Express system availability as a ratio of events

Uptime is a bad proxy for availability. Instead of measuring a system’s availability as the time that it was on-line and able to serve requests, a better approach is to express a system’s availability in terms of “how many times did the system successfully do the thing it was designed to do?”.

This means thinking in terms of events. For an E-commerce system, these events might be “add product to shopping cart” or “complete order payment”. It is quite possible that you will want to track certain events separately, because they have different levels of importance.

While doing this, you should also classify and discard any “bad” events which might skew the data. For example, a user abandoning their shopping cart because they change their mind probably shouldn’t be counted as a valid event if you’re trying to measure the availability of a check-out process.

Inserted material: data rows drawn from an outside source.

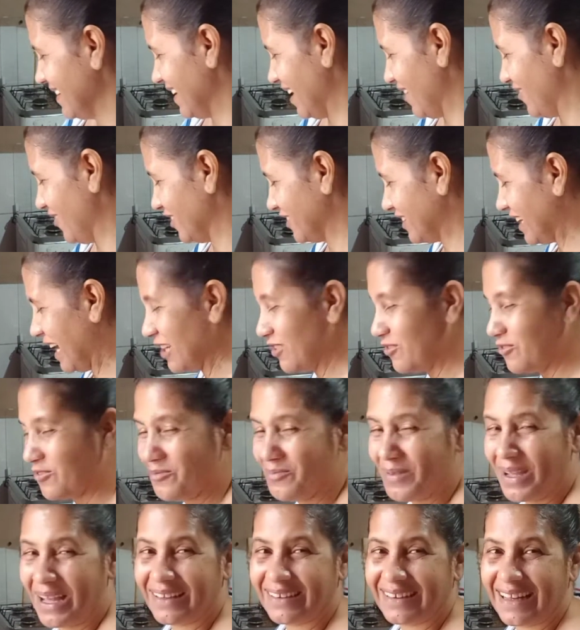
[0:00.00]
dá vontade de
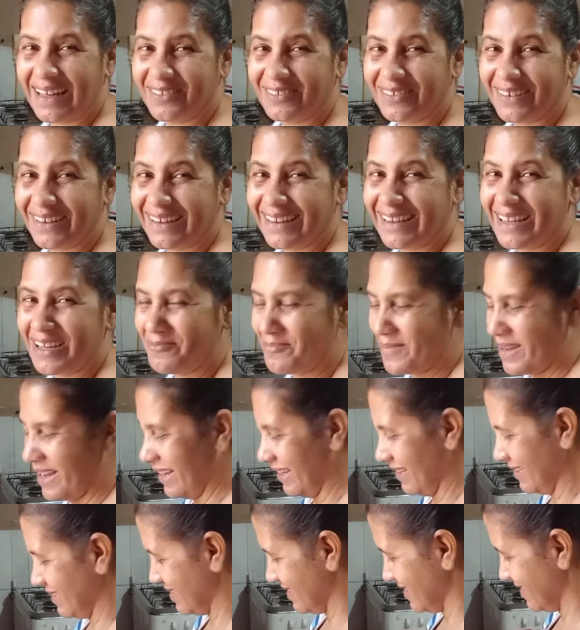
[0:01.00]
comer até não querer
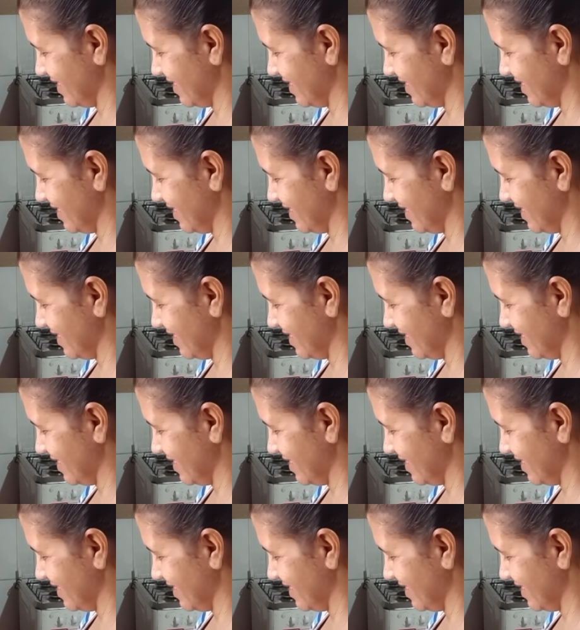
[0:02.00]
mais.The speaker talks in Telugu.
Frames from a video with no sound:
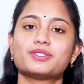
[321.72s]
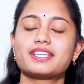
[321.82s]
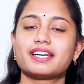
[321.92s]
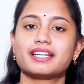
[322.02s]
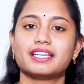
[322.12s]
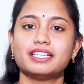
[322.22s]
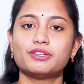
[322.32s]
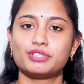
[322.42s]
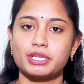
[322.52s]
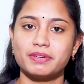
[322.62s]
చూసారు కదండి
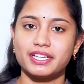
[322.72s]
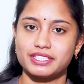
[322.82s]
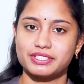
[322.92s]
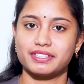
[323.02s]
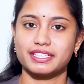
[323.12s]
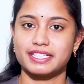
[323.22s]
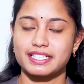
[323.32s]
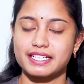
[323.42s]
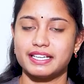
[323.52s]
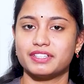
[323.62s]
వృషభ రాశి వారికి
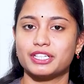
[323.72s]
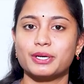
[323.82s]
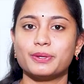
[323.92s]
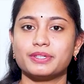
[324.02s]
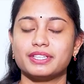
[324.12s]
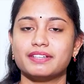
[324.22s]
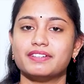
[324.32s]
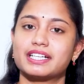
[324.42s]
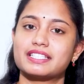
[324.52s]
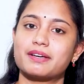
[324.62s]
అసలు ఏ విధంగా ఉంటుంది
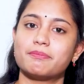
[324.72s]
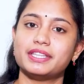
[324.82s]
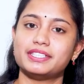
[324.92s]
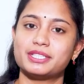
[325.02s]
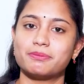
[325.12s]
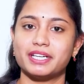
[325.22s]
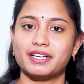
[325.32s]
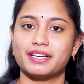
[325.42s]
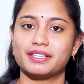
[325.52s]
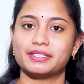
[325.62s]
వీళ్ళకి సంబంధించిన
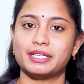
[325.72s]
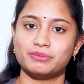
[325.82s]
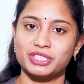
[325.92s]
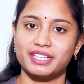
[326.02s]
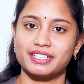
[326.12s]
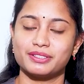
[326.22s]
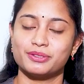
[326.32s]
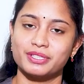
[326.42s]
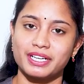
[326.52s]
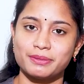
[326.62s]
పరిహారాలు ఏం చేయాలి
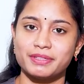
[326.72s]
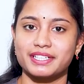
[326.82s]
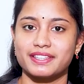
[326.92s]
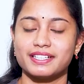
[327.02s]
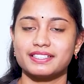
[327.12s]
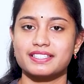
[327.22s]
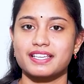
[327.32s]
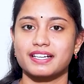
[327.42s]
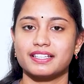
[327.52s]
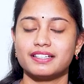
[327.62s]
గురువుగారు మనకి
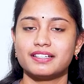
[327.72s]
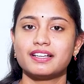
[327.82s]
తెలియజేశారు కదా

But a user unable to complete the process because your payment provider’s API is down should count.

Generalized, this gives the following formula:

$A v a i l a b i l i t y = \frac{successful events}{total events - disqualified events} * 100$

Including latency

The above focused on success/error rates, but this method of measuring can be used to incorporate latency within the same metric. Latency is one of the 4 golden signals of monitoring, and something which is impossible to represent in the concept of “uptime”.

By including a latency target in your measurements (that is to say, counting events as “bad” when they take too long to complete) you can express both error-rates and latency within the same measure.

This can be helpful and important because very slow responses are just as likely to turn people away as high rates of errors are.